Après la décision de Paris de s’aligner sur les thèses marocaines: Alger rappelle son ambassadeur en France

Une nouvelle crise diplomatique est entrain de s’installer entre Alger et Paris à quelques mois de la visite du président de la République Abdelmajid Tebboune en France. Comme attendu, la reconnaissance par la France du plan d’autonomie marocain comme «seule base» de règlement du conflit du Sahara Occidental vient de connaître la deuxième réaction d’Alger.

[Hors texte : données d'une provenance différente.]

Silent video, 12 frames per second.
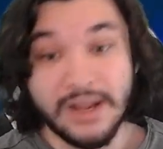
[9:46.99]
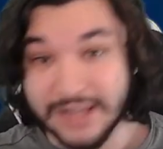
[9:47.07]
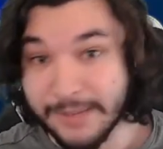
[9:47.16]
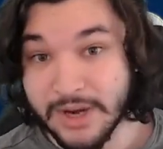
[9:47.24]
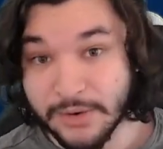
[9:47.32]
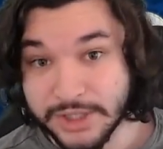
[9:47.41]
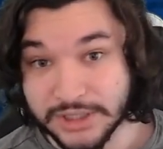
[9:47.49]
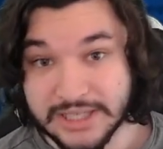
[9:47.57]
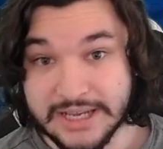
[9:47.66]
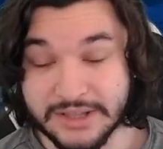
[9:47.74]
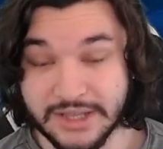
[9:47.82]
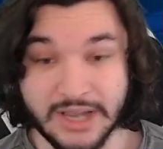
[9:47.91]
Let me know what you
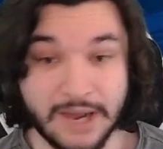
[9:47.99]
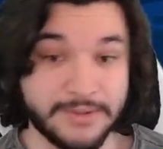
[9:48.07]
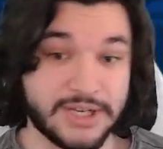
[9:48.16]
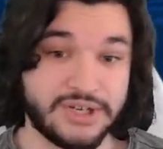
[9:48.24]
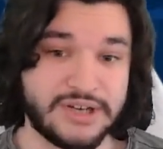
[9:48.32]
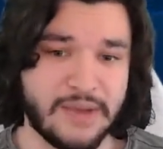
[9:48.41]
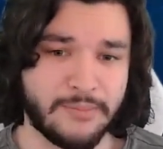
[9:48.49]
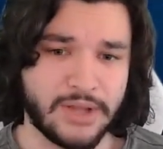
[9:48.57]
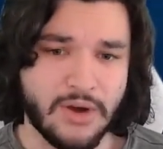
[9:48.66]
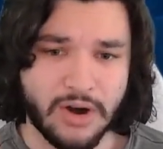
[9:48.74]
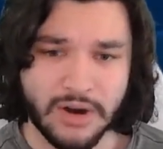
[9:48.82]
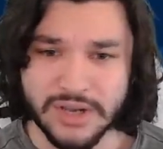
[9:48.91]
think in the comment section down
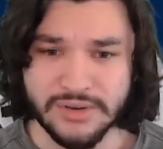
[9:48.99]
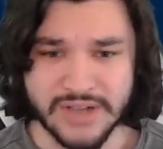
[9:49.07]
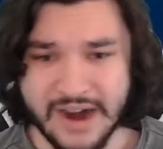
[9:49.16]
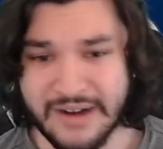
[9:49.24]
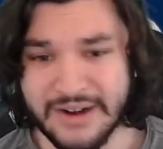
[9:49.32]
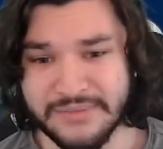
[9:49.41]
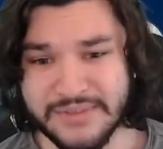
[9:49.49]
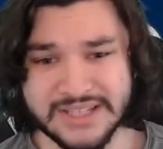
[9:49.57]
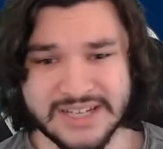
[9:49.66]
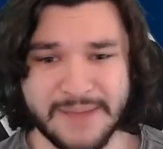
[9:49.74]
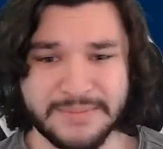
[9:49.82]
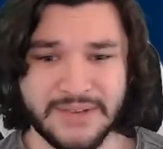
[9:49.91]
below. Are you tired of
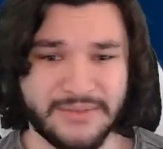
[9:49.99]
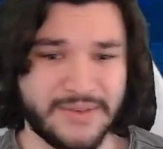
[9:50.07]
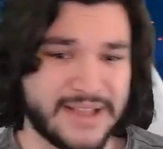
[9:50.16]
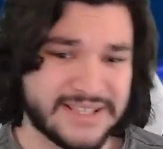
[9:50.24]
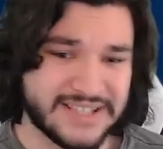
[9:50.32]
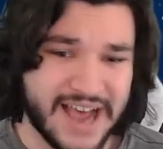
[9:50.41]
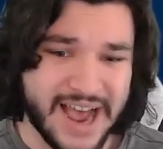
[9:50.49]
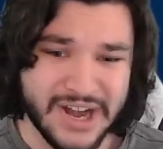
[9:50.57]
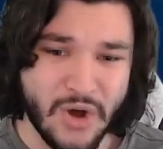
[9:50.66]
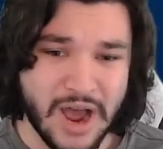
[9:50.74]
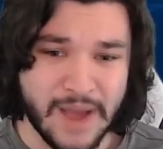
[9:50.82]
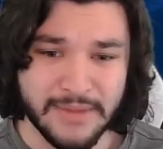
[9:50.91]
these types of events? I
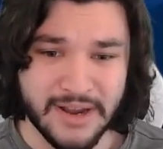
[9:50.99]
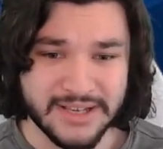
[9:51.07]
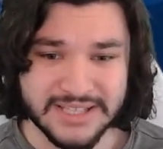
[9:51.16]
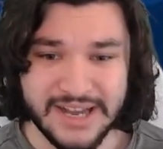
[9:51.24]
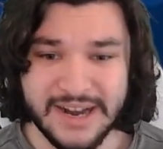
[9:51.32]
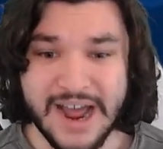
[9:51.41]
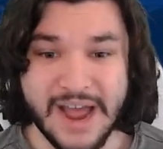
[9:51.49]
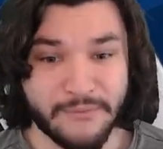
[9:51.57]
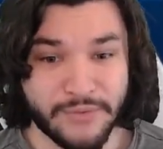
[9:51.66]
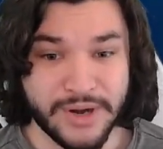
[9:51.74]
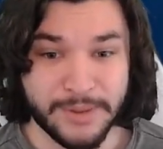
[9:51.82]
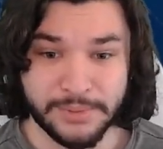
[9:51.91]
know I'm not excited. I'm
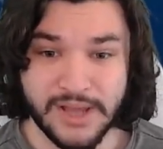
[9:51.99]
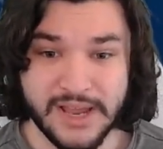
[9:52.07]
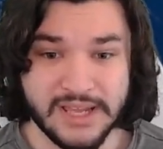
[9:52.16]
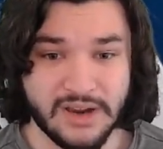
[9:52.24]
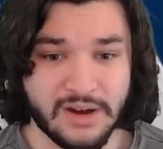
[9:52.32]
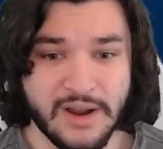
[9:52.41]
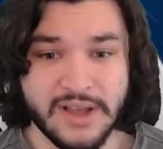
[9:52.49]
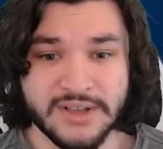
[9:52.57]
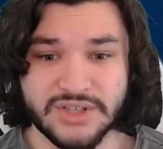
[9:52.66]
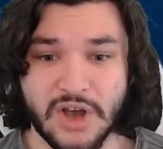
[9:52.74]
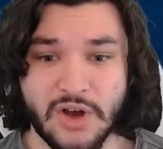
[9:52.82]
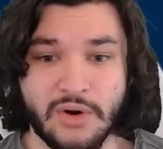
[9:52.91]
free to play here.
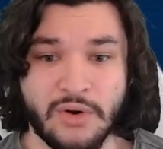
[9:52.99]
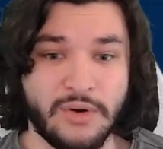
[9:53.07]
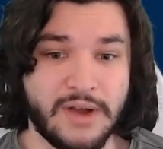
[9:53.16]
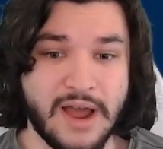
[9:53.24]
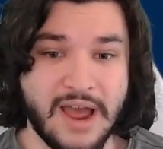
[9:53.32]
So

En effet, et après avoir dénoncé cette décision dans un communiqué sans équivoque du ministère des Affaires étrangères, rendu public jeudi dernier, le Gouvernement algérien a décidé le retrait de son ambassadeur auprès de la République française « avec effet immédiat ». Ainsi la représentation diplomatique algérienne en France est désormais du ressort d’un chargé d’affaires, suite à la reconnaissance par la France du plan d’autonomie marocain comme «seule base» de règlement du conflit du Sahara Occidental dans le cadre de la prétendue souveraineté du Maroc, a indiqué hier un communiqué du département de Attaf.
La même source a fustigé la décision de l’Elysée qui « a fini par donner sa caution franche et catégorique au fait colonial imposé au Sahara Occidental ». Un pas « qu’aucun autre Gouvernement français avant lui n’avait cru devoir franchir », Macron l’a fait « avec beaucoup de légèreté et une grande désinvolture, sans en mesurer lucidement toutes les retombées potentielles», a-t-on ajouté.
«En reconnaissant le plan d’autonomie marocain comme la seule base de règlement du conflit du Sahara Occidental dans le cadre de la prétendue souveraineté du Maroc, le Gouvernement français bafoue la légalité internationale, prend fait et cause pour la négation du droit du peuple sahraoui à l’autodétermination, se démarque de tous les efforts patients et persévérants déployés par les Nations Unies à l’effet de parachever la décolonisation du Sahara Occidental et manifeste une abdication des responsabilités particulières qu’il doit assumer, en toutes circonstances, comme membre permanent du Conseil de Sécurité», a souligné le communiqué.

Crise diplomatique en vue

Rappelons qu’Alger a exprimé, jeudi dernier, sa « profonde désapprobation » de la décision « inattendue, inopportune et contre-productive » de la France d’apporter son soutien au plan d’autonomie défendu par le Maroc pour le Sahara occidental, affirmant que le gouvernement algérien « tirera toutes les conséquences qui découlent de cette décision française » et dont le gouvernement français « assume seul la pleine et entière responsabilité ».
Relevant que la « décision a été communiquée officiellement aux autorités algériennes par les autorités françaises ces derniers jours », le ministère des Affaires étrangères (MAE) a souligné que « les puissances coloniales, anciennes et nouvelles, savent se reconnaître, se comprendre et se rendre des mains secourables ». Selon le MAE, « la décision française relève manifestement d’un calcul politique douteux, d’un apriori moralement contestable et de lectures juridiques que rien ne conforte et rien ne justifie ».
« Cette décision française n’aide pas à réunir les conditions d’un règlement pacifique de la question du Sahara Occidental, elle conforte une impasse, celle créée précisément par le prétendu plan d’autonomie marocain et qui dure depuis plus de dix-sept ans », a-t-il affirmé.
Pour le MAE, « bien plus et alors même que la communauté internationale est convaincue depuis longtemps que la question du Sahara Occidental relève indubitablement d’un processus de décolonisation à parachever, cette même décision française vient en pervertir et fausser les données en donnant une caution à un fait colonial et en apportant un soutien injustifiable à une souveraineté contestée et contestable du Maroc sur le territoire du Sahara Occidental ».
Cette position française, a-t-il poursuivi, « est d’autant plus malvenue qu’elle émane d’un membre permanent du Conseil de Sécurité sensé agir en conformité avec les décisions de cet organe d’une manière particulière et avec la légalité internationale d’une manière générale ».
Le Gouvernement algérien retient de la décision française qu' »elle ne sert absolument pas l’objectif de la paix au Sahara Occidental, qu’elle aide à prolonger une impasse et qu’elle justifie et aide à consolider le fait accompli colonial dans ce territoire », a-t-il soutenu.